Task details: An exact copy of every record below is needed, with the pictures left out.

---------- Source material

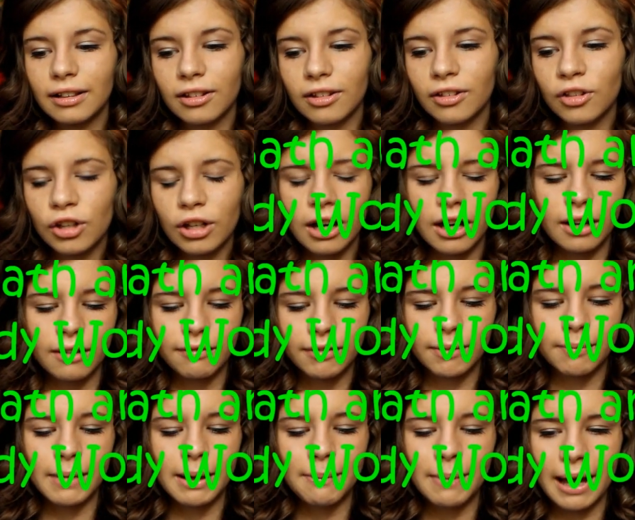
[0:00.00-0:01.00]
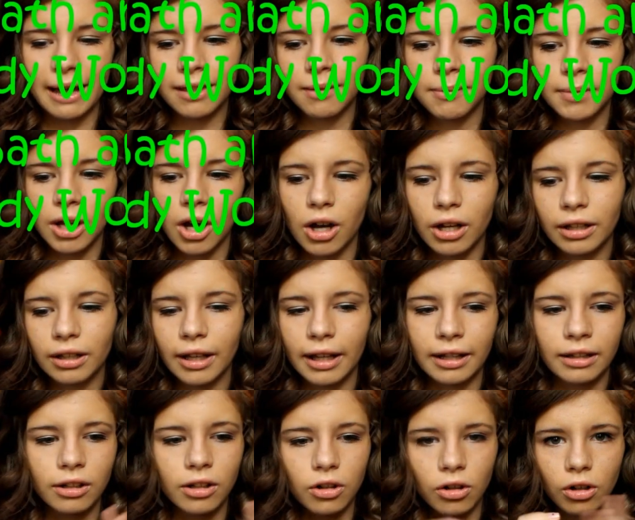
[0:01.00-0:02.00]
she got them from Bed Bath & Beyond,
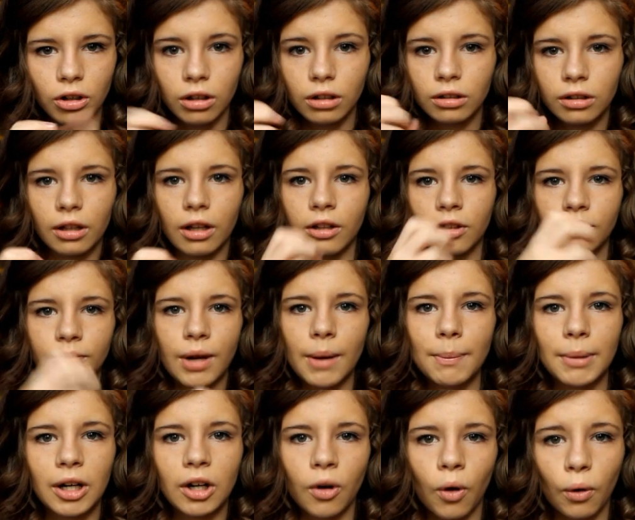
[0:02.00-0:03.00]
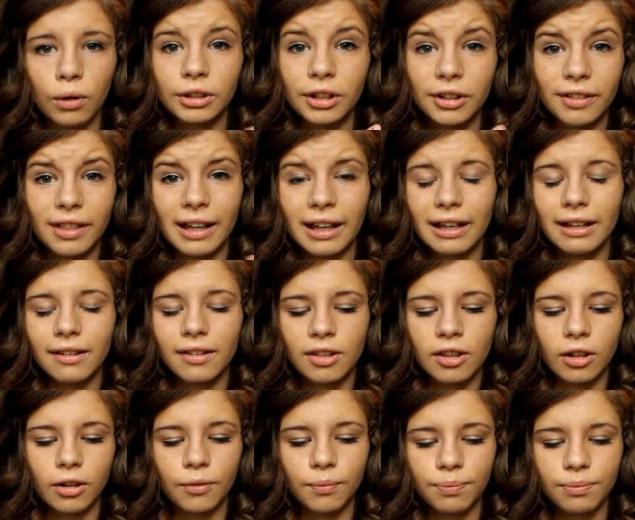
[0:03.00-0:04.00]
like little, uh, the rubber holder thingies.
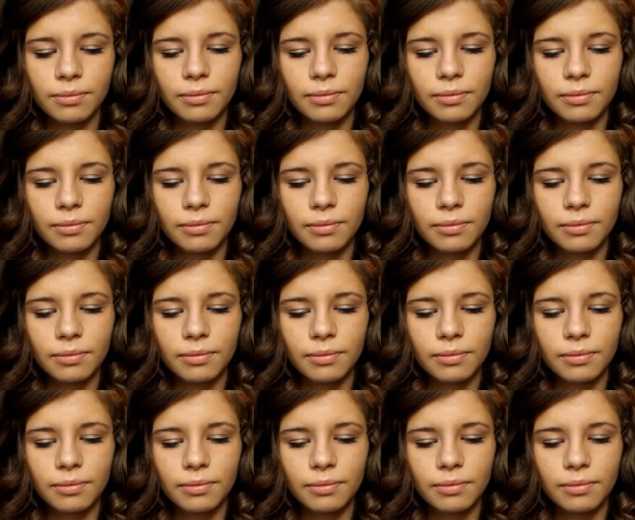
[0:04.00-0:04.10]
So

--------------------

Task solution:
[0:00.00-0:01.00]
[0:01.00-0:02.00]
she got them from Bed Bath & Beyond,
[0:02.00-0:03.00]
[0:03.00-0:04.00]
like little, uh, the rubber holder thingies.
[0:04.00-0:04.10]
So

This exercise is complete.